К тому моменту прошло уже 40 лет после появления первых неореалистических фильмов. И согласно некоему циклу, периодически повторяющемуся в мировом кинематографе, начинает оформляться своеобразный нео-неореализм, что отражается в Италии не только в уже названных лентах, но и на примере внезапного взлёта довольно среднего режиссёра Джанни Амелио («Открытые двери», «Похититель детей», «Ламерика»). Англичанин Майкл Рэдфорд, прежде чем сделать на основе итальянских реалий 50-х годов своего «Почтальона», ещё десятилетием ранее в картине «В другое время, в другом месте» о любви в первые послевоенные годы замужней англичанки и итальянца, бывшего военнопленного, несомненно ориентировался на неореализм. Кстати, возрождение в Великобритании в середине 80-х годов социально-критических тенденций в фильмах Кена Лоуча, Майка Ли, Стивена Фрирса тоже следовало бы воспринимать, кроме связи с «кино рассерженных», ещё и с косвенным неореалистическим влиянием. Даже в голливудском кинематографе возникает так называемая «новая естественность», нашедшая своё выражение в лентах «Река» Марка Райделла, «Деревня» Ричарда Пирса, «Место в сердце» Роберта Бентона, «Дальний Север» Сэма Шепарда. А во Франции, помимо большого зрительского успеха сельских ретро-историй типа «Жан де Флоретт» и «Манон с источников» Клода Берри (затем он неслучайно экранизирует «Жерминаль» Эмиля Золя), появляется мода на лирико-бытовые комедии и мелодрамы о жизни обычных французов («Остановка Гран Шмен» и «Белая королева» Жан-Лупа Юбера, «Жизнь - это длинная спокойная река» Этьена Шатильеза), что подхватывает через десятилетия вполне неореалистическую традицию ряда работ 50-х годов режиссёра Жан-Поля Ле Шануа.

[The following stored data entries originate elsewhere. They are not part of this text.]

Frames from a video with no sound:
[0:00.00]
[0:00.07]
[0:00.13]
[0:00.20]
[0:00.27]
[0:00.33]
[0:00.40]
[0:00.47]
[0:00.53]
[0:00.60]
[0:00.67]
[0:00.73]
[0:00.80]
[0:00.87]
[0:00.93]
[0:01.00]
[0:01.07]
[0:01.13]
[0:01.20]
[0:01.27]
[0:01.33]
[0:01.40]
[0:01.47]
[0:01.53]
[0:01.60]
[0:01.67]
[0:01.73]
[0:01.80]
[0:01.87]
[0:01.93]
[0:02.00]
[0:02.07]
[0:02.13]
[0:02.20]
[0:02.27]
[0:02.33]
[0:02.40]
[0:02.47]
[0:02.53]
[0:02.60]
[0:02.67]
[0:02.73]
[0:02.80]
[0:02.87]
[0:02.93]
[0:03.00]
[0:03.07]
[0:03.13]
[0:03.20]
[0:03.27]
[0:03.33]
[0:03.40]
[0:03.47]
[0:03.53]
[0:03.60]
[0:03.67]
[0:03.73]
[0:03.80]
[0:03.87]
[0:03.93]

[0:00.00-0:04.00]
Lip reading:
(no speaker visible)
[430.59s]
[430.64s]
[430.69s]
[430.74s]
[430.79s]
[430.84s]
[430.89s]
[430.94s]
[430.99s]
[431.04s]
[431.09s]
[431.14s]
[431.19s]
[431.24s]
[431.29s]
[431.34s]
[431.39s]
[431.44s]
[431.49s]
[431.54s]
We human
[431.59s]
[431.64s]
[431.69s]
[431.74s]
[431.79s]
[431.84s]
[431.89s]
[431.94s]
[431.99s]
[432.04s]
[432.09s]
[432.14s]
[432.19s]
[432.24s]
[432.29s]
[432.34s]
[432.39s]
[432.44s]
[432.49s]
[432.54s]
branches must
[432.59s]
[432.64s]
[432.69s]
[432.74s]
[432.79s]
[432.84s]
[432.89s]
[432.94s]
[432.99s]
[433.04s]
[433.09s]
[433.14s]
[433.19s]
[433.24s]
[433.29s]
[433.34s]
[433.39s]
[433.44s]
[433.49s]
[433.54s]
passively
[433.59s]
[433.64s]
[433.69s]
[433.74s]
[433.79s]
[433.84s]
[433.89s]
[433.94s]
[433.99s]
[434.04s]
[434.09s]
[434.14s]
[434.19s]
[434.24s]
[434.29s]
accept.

Однако самыми главными продолжателями неореалистического дела надо считать китайских и иранских кинематографистов. Допустим, «Пыль суетной жизни» и «Город печали» Хоу Сяосяна с Тайваня, ранние опыты Вон Карвая («Пока не высохнут слёзы» и «Дни шальной жизни») из Гонконга, «Жёлтая земля» Чэнь Кайгэ, «Красный гаолян», «Цю Цзю обращается в суд» и «Жить» Чжан Имоу из КНР, «Дети рая» и «Цвет Бога» Маджида Маджиди, большинство работ Аббаса Кияростами и Мохсена Махмальбафа, не говоря уже о произведениях менее значительных постановщиков из Ирана... Причём наиболее поразительным кажется не столько их стилевая и эстетическая, сколько именно духовная перекличка с наследием итальянского неореализма. Порой может создаться обманчивое впечатление, что эти деятели кино творят как первооткрыватели, лишь только взявшие в руки кино- или видеокамеру, заново изобретают кинематографический язык, на котором учатся говорить. В их словно стихийно родившихся сочинениях многое представляется на первый взгляд простым и бесхитростным, как в жизни, без особых премудростей запечатлённым на плёнке. Но кроме уловленной атмосферы течения повседневных событий, переданной энергетики и витальной силы человеческого существования, есть в этих фильмах, как и в лучших неореалистических творениях, подлинное величие бытия, любовь к которому побеждает все драматические перипетии индивидуальных судеб и даже трагические катаклизмы истории.
Так что неореализм на самом деле жив и продолжает развиваться!